The Argus: Gemma Spofforth

Gemma Spofforth will close one chapter of her life at the London Olympics and begin a new one.

The 100m backstroke world record holder admits these Games will be her last hurrah in the pool before she pursues her ambition of trying to help others to cope when life becomes unbearable.

Spofforth knows only too well how that feels.

The Shoreham-born swimmer has experienced extreme highs but also the sort of life-questioning tragedies that could drown anyone in a sea of despair.

Spofforth has contemplated suicide and quitting the sport in which she has excelled ever since her parents took her to galas around Sussex as a child.

The 24-year-old, who moved to university in Florida in 2006, suffered the loss of her mother, Lesley, to cancer in 2007.

She contemplated suicide in the run up to the 2008 Olympic Games in Beijing, where she finished just outside the medals, but a year later she set the world record in the 100m backstroke on the way to gold at the World Aquatics Championships in Rome.

When she returned to Sussex she spoke of her plans to become a counsellor at a crisis centre when she went back to university in the States.

European success followed in 2010 and three silver medals at the Commonwealths but in 2011 tragedy again struck when her father Peter's girlfriend, June, died of lung cancer.

June's daughter, Vicky, died months later, another victim of the same disease.

The pool was no escape from her troubles though, as she went to the World Championships in Shanghai as defending champion in the 100m backstroke but failed to make it through the heats.

Unsurprisingly, she questioned even attempting the London trials but qualified and two days later discovered she had been accepted onto a post-graduate course in psychology and counselling.

It is another high for the girl from Slindon near Arundel and this time she is determined to savour it.

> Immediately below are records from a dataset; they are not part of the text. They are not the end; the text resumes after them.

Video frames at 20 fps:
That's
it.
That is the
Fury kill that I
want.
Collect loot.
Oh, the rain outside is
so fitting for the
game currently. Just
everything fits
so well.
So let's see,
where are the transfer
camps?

Spofforth said: “Swimming has been a great stepping stone. It has given me so much and I have had an amazing career.

“I am pretty sure London is going to be the end of my career and it is going to be an amazing way to go out no matter what happens.

“London is the final chapter of my journey in the pool and I would like to go out with a bang.

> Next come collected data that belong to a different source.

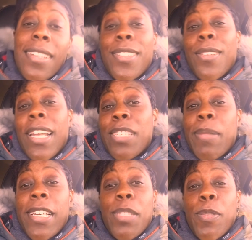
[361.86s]
So that's
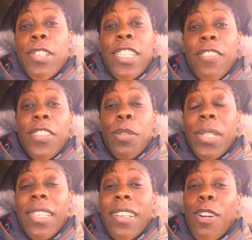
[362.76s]
my inspiration for the
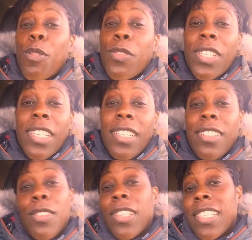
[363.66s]
week. Hopefully
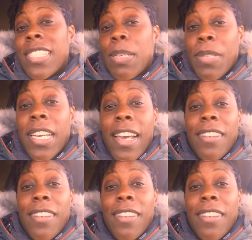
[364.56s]
you'll get something out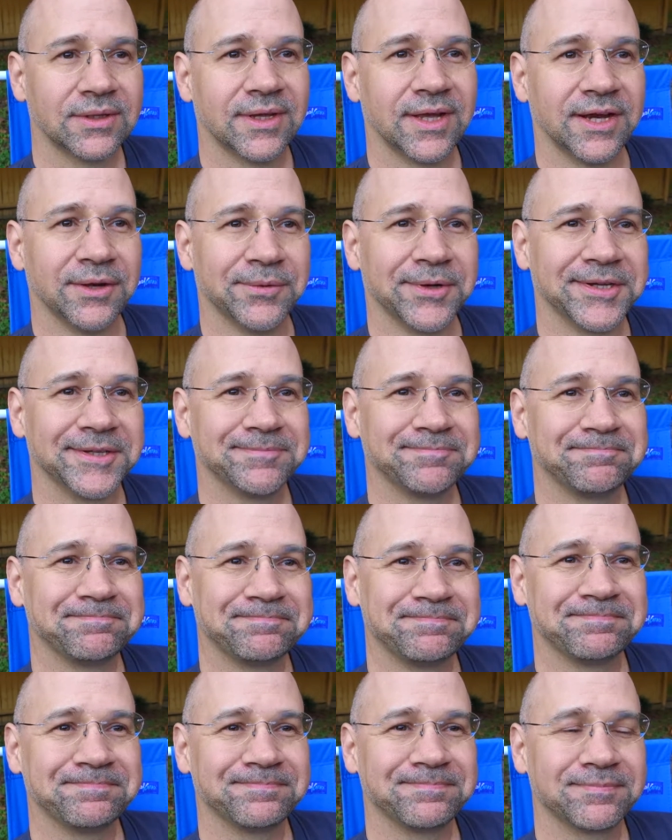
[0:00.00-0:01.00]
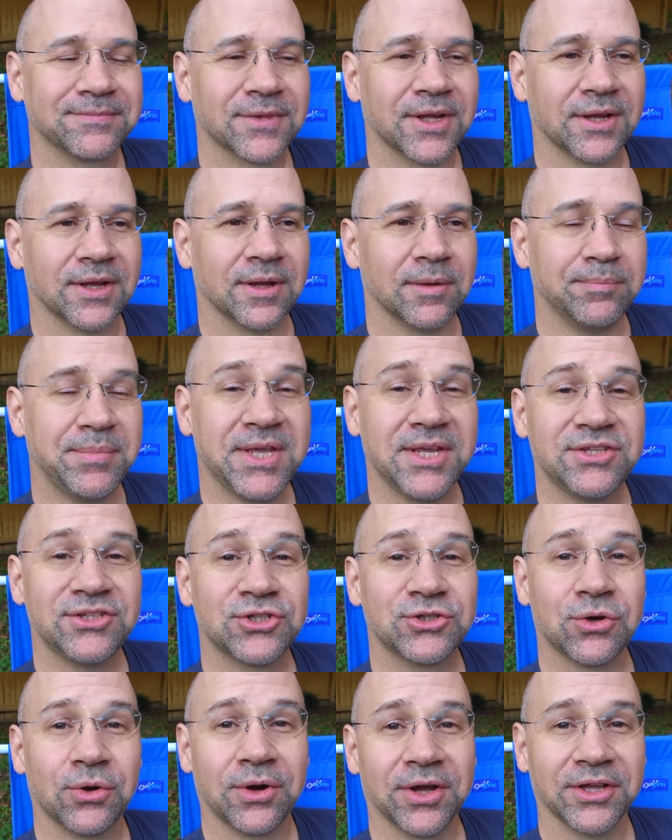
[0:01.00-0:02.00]
Anyway, peace,
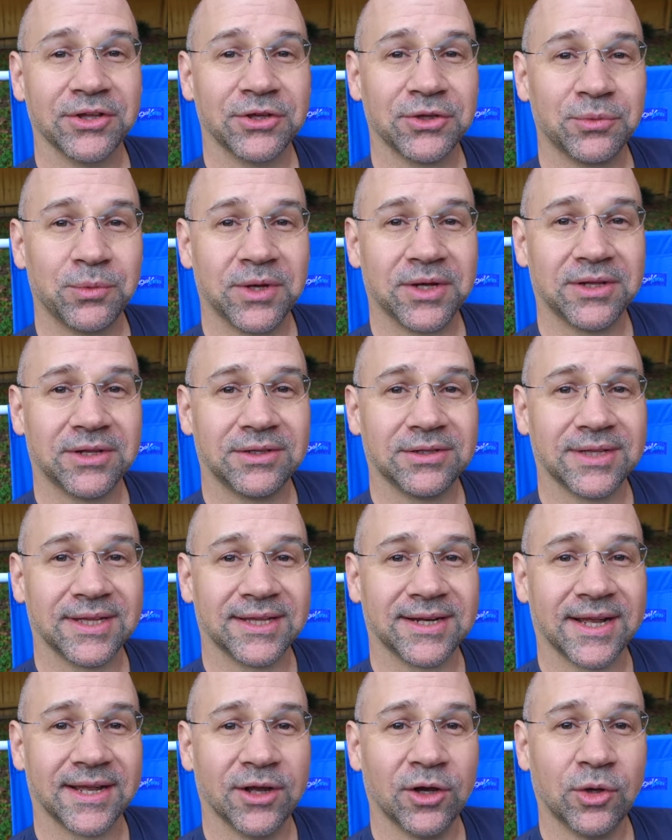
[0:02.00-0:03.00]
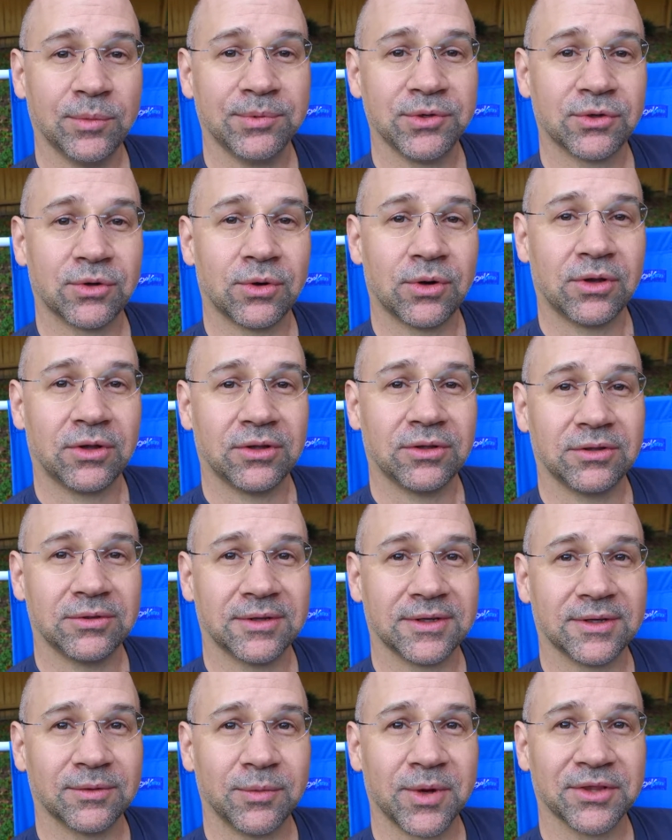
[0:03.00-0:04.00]
joy, goodwill, and I hope you're
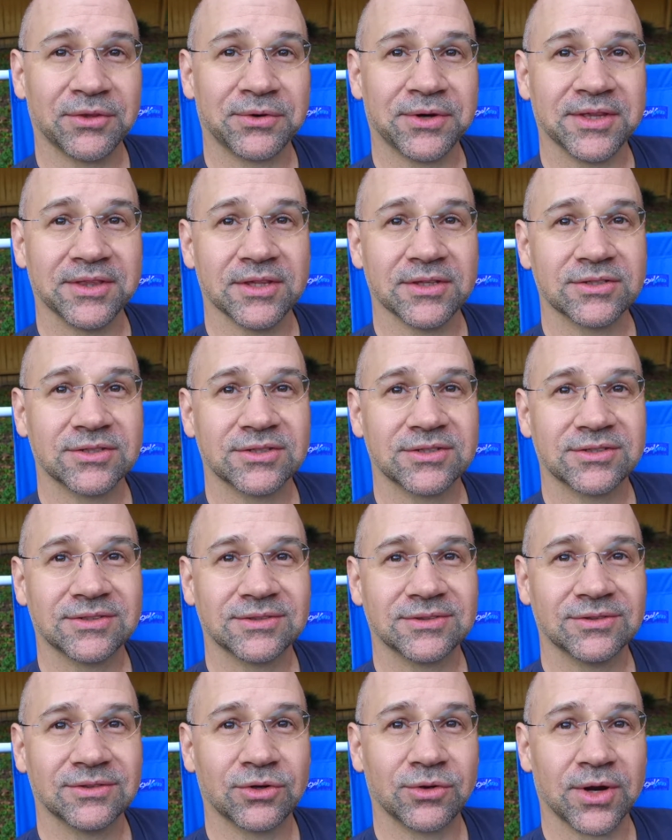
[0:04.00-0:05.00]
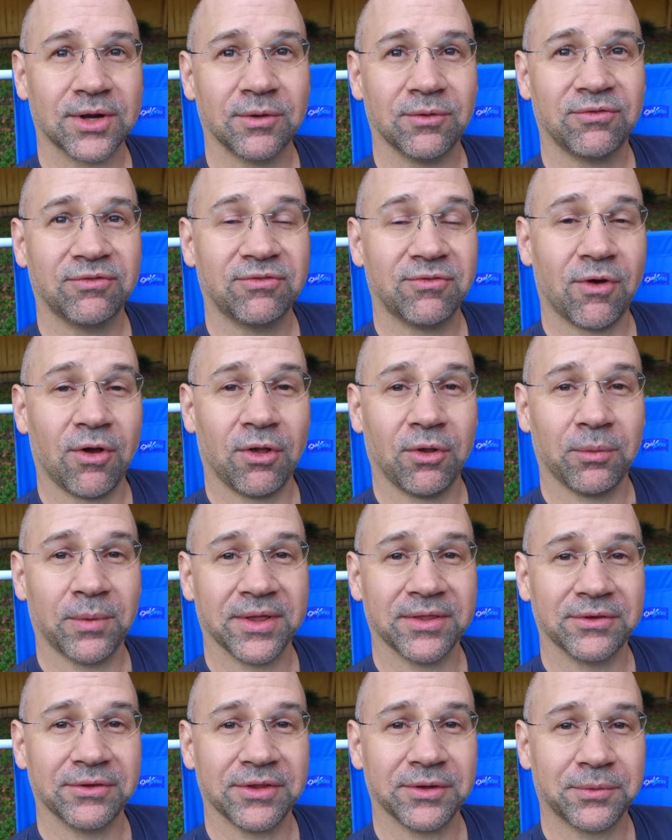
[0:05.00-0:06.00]
all weathering this great fall
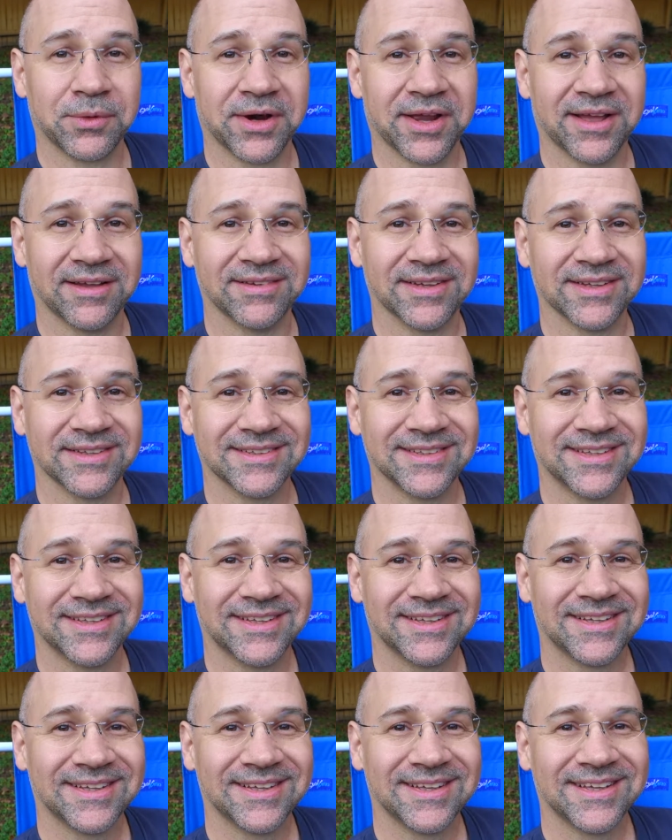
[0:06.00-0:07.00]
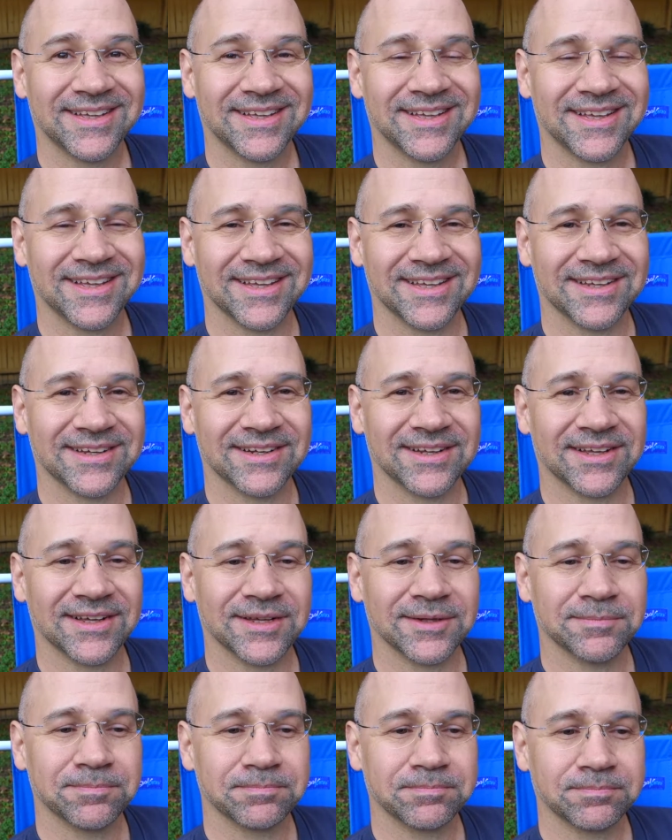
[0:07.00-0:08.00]
weather that we're having, and
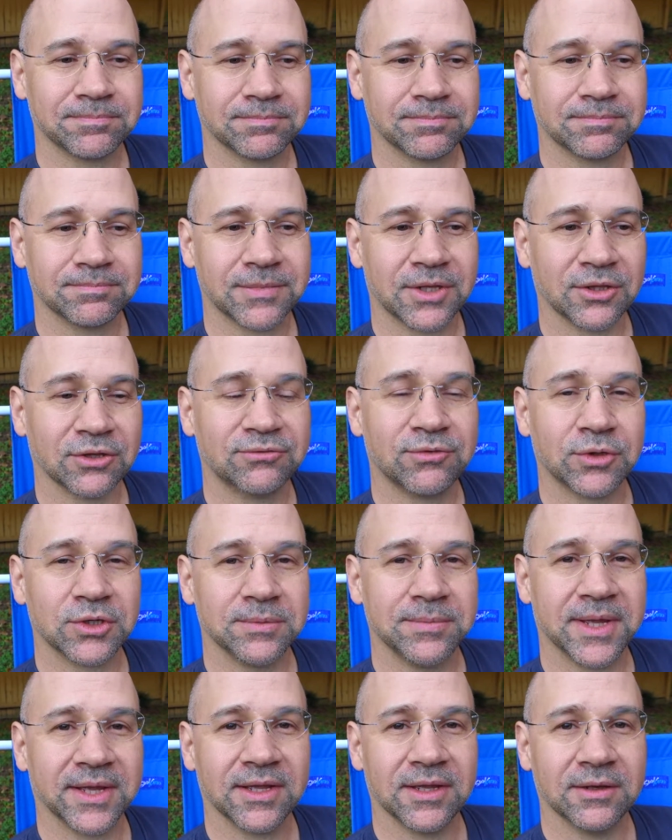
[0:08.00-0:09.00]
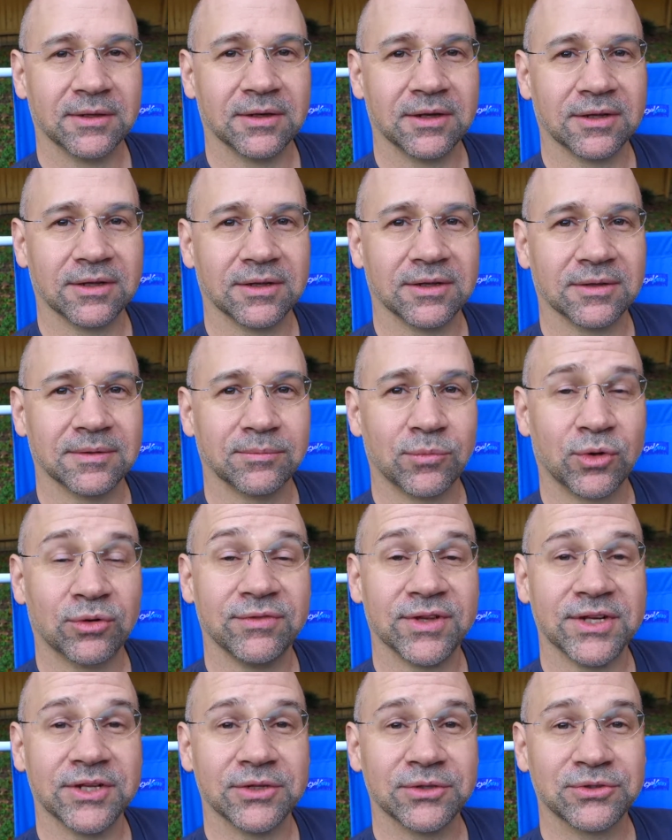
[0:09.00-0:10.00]
I look forward to making more
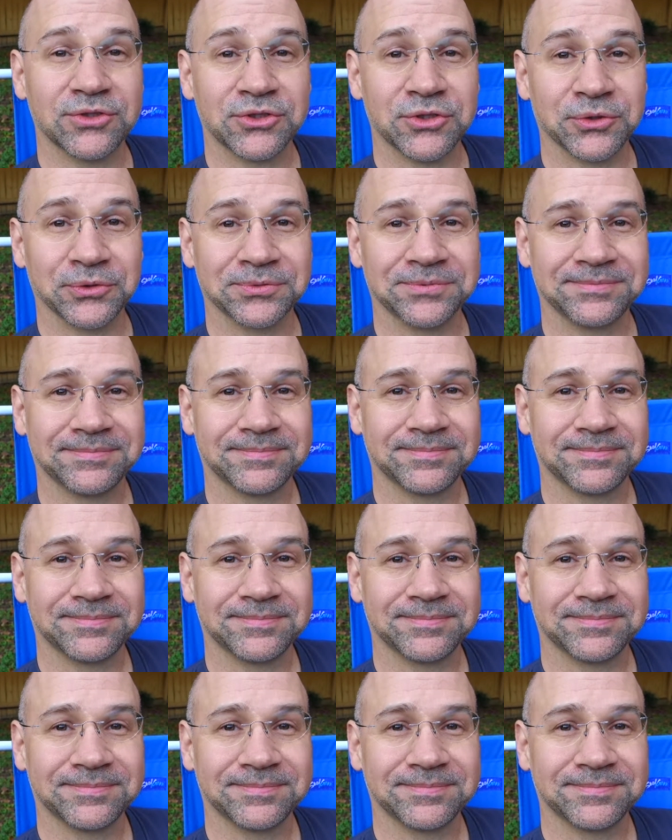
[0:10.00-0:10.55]
videos soon.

“I have personal goals that I don't share with people but my biggest goal is to go out and experience London.

“When I was in China I didn't get the whole experience. I was swimming but overawed by everything.

“The great thing about London is that I will be able to experience it.”

Spofforth has been training hard in the build-up but still found time before returning to Britain to spend time with youngsters who have had troubled upbringings.

She said: “I went to Atlanta to the International School and spoke to some of the kids there and then I went to one of the mayor's Centers of Hope.

About 200 kids came to listen to me talk and we had a swim afterwards.

“That's the kind of thing I love to do. I'm in sport so I can give to other people.

“So many people have given me so much so my favourite thing to do is to give back to people.

“The mayor's centre of hopes are for people who have had a rocky childhood. It's a place for after school for families who struggle and it is something that is close to me.

“They are people I have been in the same boat as or even worse. It's so amazing to hear their stories and understand where they have come from.

“It's inspirational, they all have smiles on their faces and are so happy. That is what sport does.

“It brings people together and teaches you how to be a good person, how to continue in life and work with other people.”

Spofforth laughs when it is pointed out that, unlike some athletes, she seems to have quite a varied focus.

“My whole life I have had a very varied focus!

“I don't like to define myself as a swimmer. I don't say that swimming is 100% who I am like a lot of athletes have to.

“I have a lot of things on the side and I am going to Grad School after the Olympics.

“Winning a gold medal would be an amazing thing but I am not going to put all my eggs in that basket and say I shall end my life if I don't.”

But Spofforth insists that if she does not get a medal it won't be for a lack of effort.

She said: “I have a lot of motivation because this will be my last meet and will put everything into it.

“I want to leave everything in the pool and not have any unfinished business.

“If I swim the best I can and come out with the best result I could physically do at that time knowing I could not put any more in, then I shall be satisfied.

“My motivation comes from that but from people I have met.

“Even the kids that have come through adversity and come out on the other side smiling.

“The people I speak to on the suicide hotline, who have serious problems and want to end their life, but by the end of the call we have managed to figure how they can go on and make something of who they are.

“It's that turnaround, that drive that people have just to live and be happy that helps me put my motivation into the pool.”

London may be the final chapter on Spofforth's top-class swimming career but she has already turned her attention to another project.

She said: “I am writing a book which is almost an autobiography but only this past six years.

“It's leaning towards the death of my mother rather than swimming.

“It's going to be very honest and there will be a lot of things in there that I went through.

“I know everyone feels things differently but I also know that a lot of things are very similar after talking to people who have been through the same sort of situations.

“I will be nice to put things down in words.”

Boxout Spofforth has a sweet tooth which even extends to her dog being called Decker, after the double decker chocolate bar.